··· DATA FOR THIS EXERCISE ···

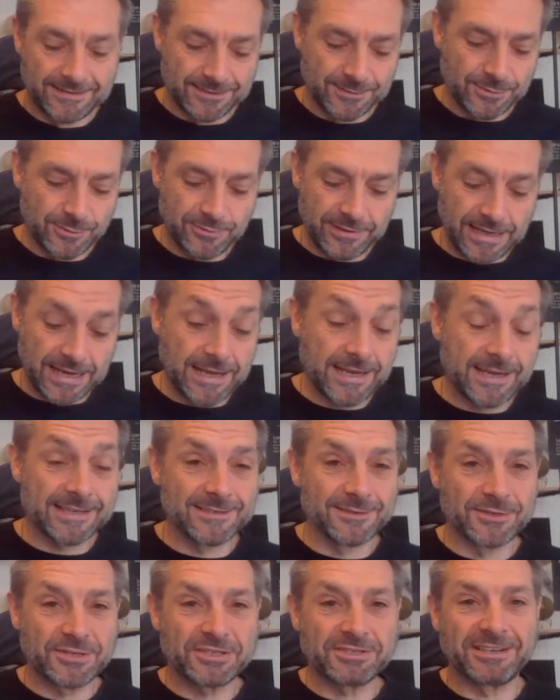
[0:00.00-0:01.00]
All the A's
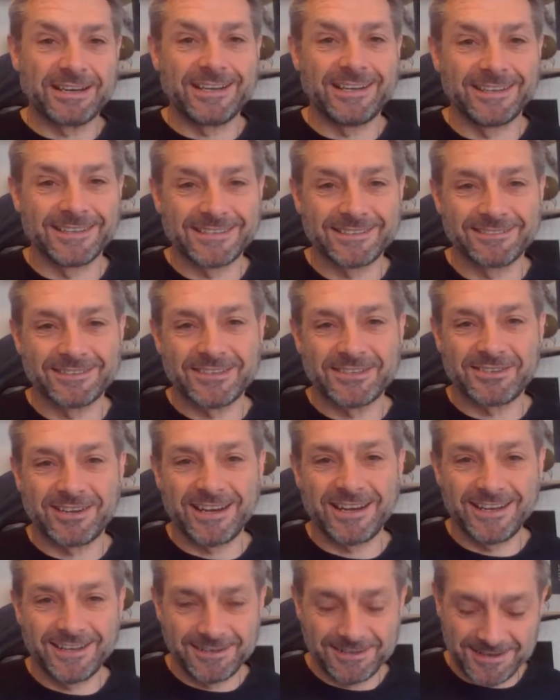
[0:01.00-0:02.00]
in Australia. So
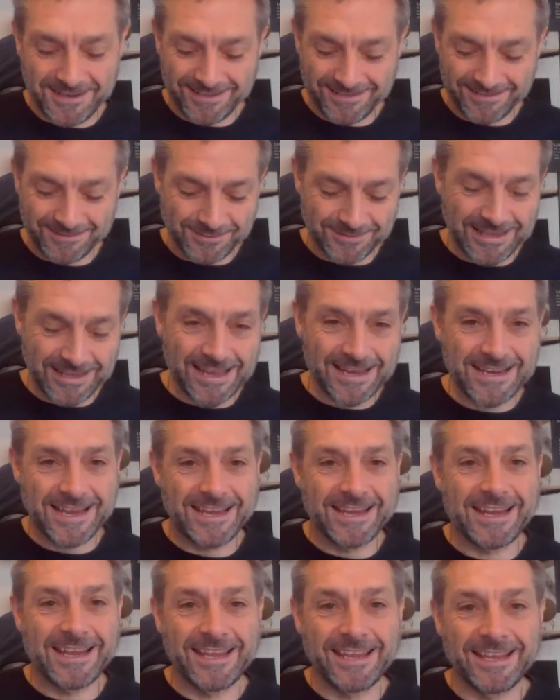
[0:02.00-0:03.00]
Australia,
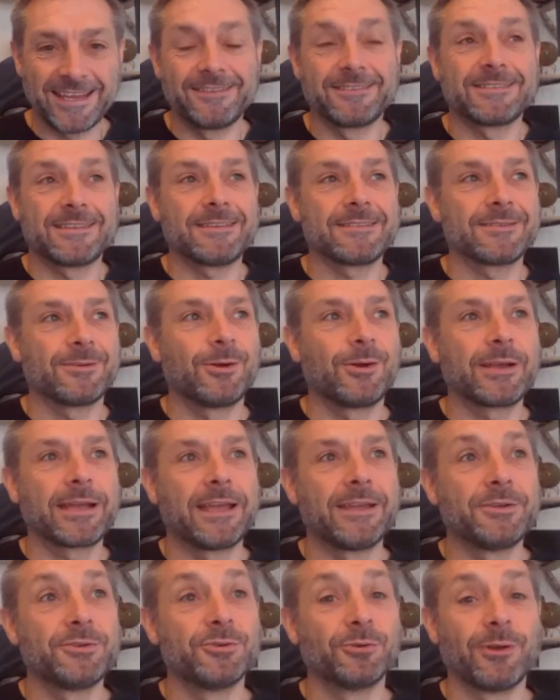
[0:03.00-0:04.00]
AAA. So that's
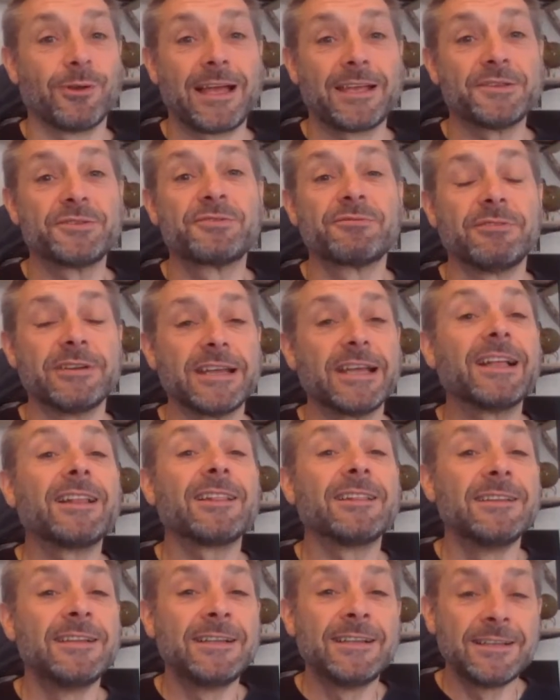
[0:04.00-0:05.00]
Archangel
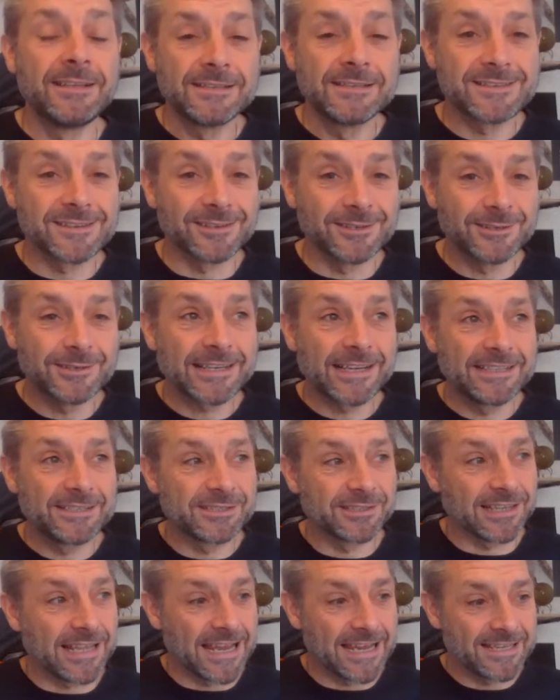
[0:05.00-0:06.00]
Azrael. So
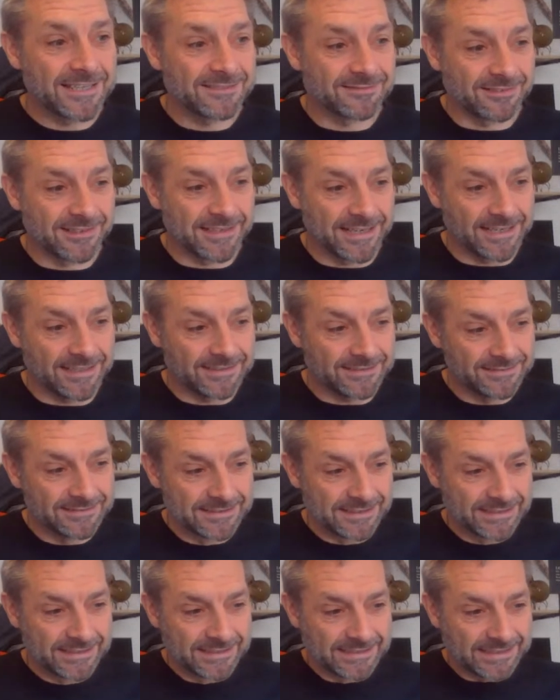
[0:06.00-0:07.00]
Archangel Azrael
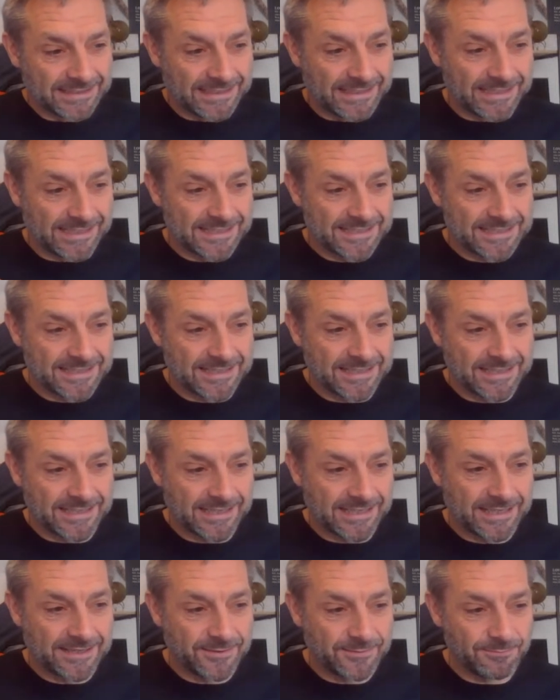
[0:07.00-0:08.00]
is
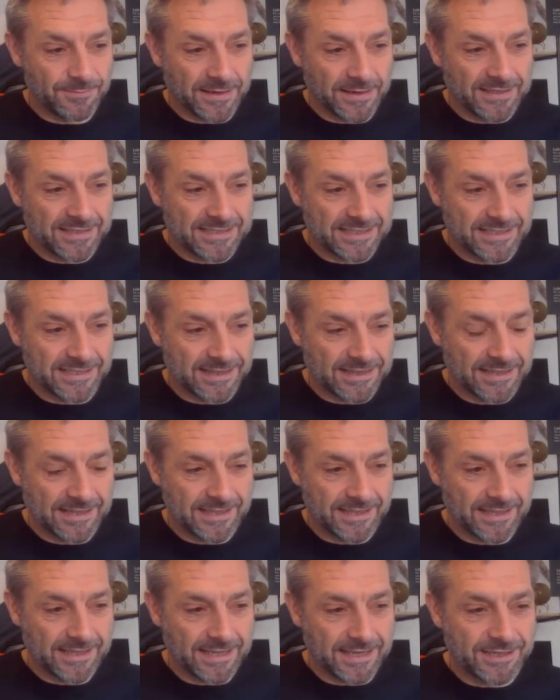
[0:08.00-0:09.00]
basically
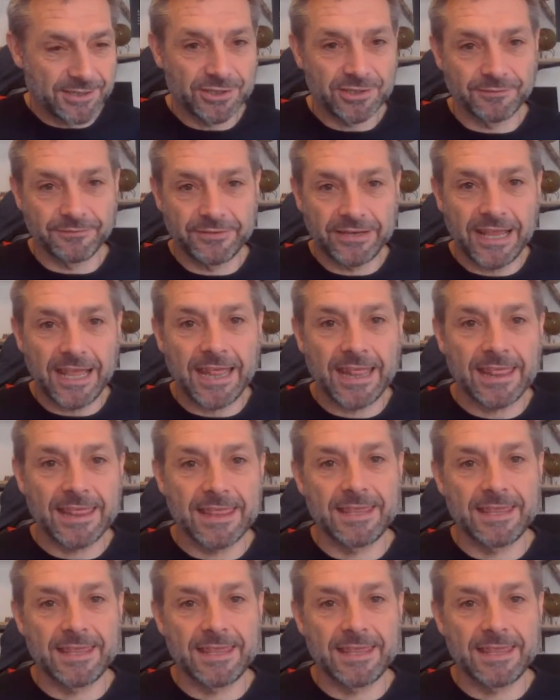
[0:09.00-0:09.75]
the angel of death.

···

» WHAT NEEDS TO BE DONE:
Print the data once more without any change, skipping each picture.

» WORKED SOLUTION:
[0:00.00-0:01.00]
All the A's
[0:01.00-0:02.00]
in Australia. So
[0:02.00-0:03.00]
Australia,
[0:03.00-0:04.00]
AAA. So that's
[0:04.00-0:05.00]
Archangel
[0:05.00-0:06.00]
Azrael. So
[0:06.00-0:07.00]
Archangel Azrael
[0:07.00-0:08.00]
is
[0:08.00-0:09.00]
basically
[0:09.00-0:09.75]
the angel of death.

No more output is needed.